DATA FOR THIS EXERCISE:
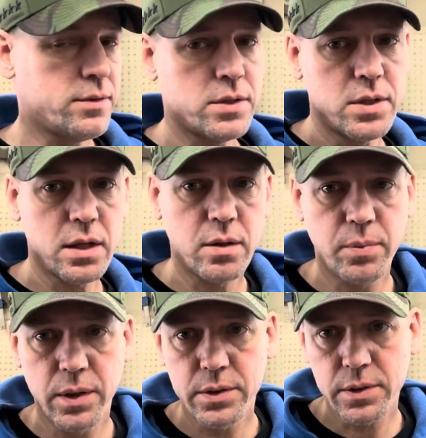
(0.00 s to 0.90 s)
I checked the
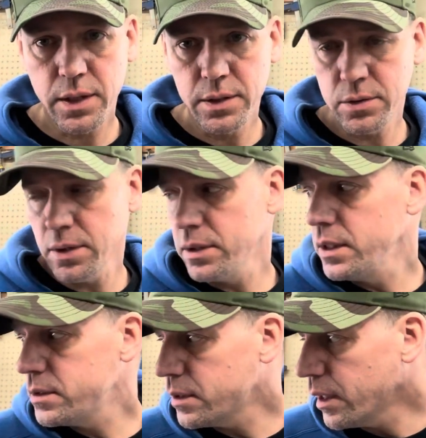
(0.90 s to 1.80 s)
plunge lines on
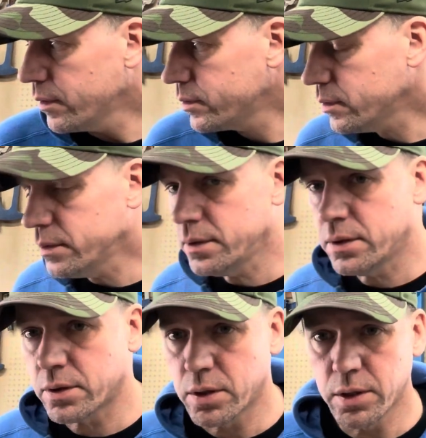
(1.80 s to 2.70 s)
these knives.
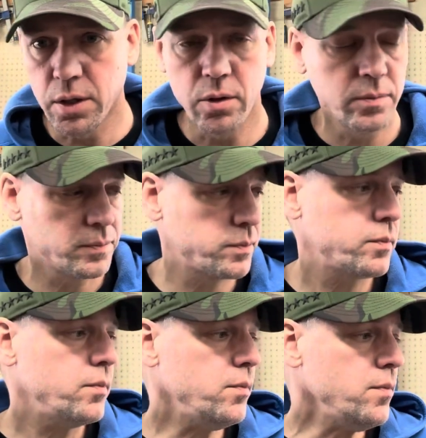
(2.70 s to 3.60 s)
They're good to go.
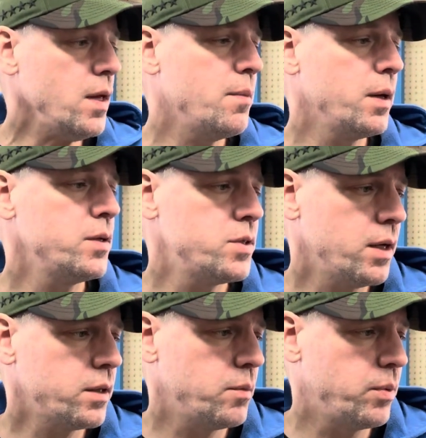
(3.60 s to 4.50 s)
I'm gonna
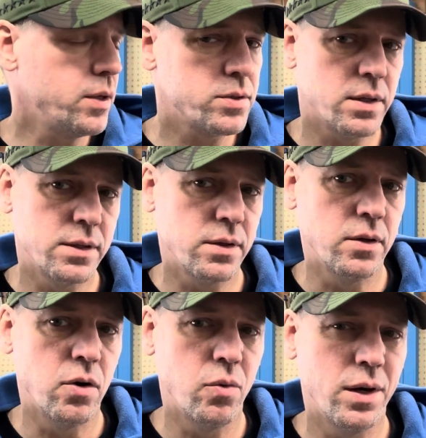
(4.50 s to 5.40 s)
check the plunge lines on the
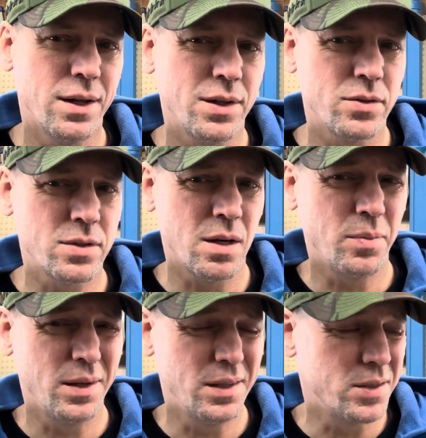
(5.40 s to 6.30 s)
01. I think there's a couple
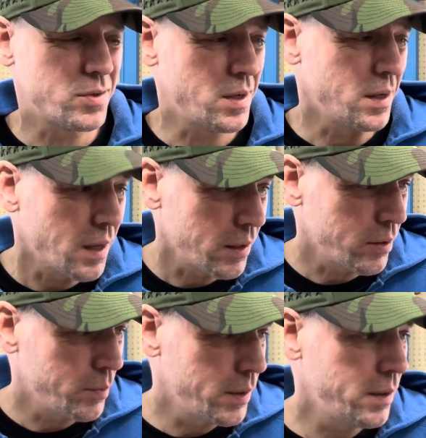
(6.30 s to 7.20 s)
I need to straighten out a little
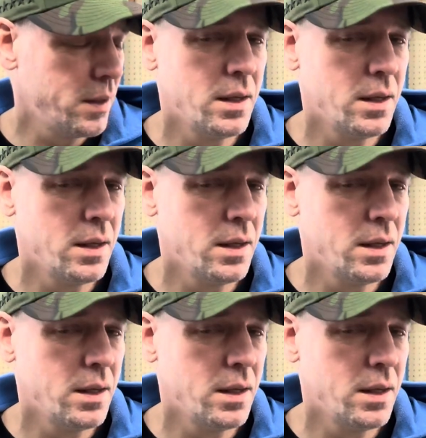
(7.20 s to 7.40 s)
bit.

DESCRIPTION OF THE TASK: Return every entry from the listing above exactly as it stands, leaving out any picture.

EXERCISE RESULT:
(0.00 s to 0.90 s)
I checked the
(0.90 s to 1.80 s)
plunge lines on
(1.80 s to 2.70 s)
these knives.
(2.70 s to 3.60 s)
They're good to go.
(3.60 s to 4.50 s)
I'm gonna
(4.50 s to 5.40 s)
check the plunge lines on the
(5.40 s to 6.30 s)
01. I think there's a couple
(6.30 s to 7.20 s)
I need to straighten out a little
(7.20 s to 7.40 s)
bit.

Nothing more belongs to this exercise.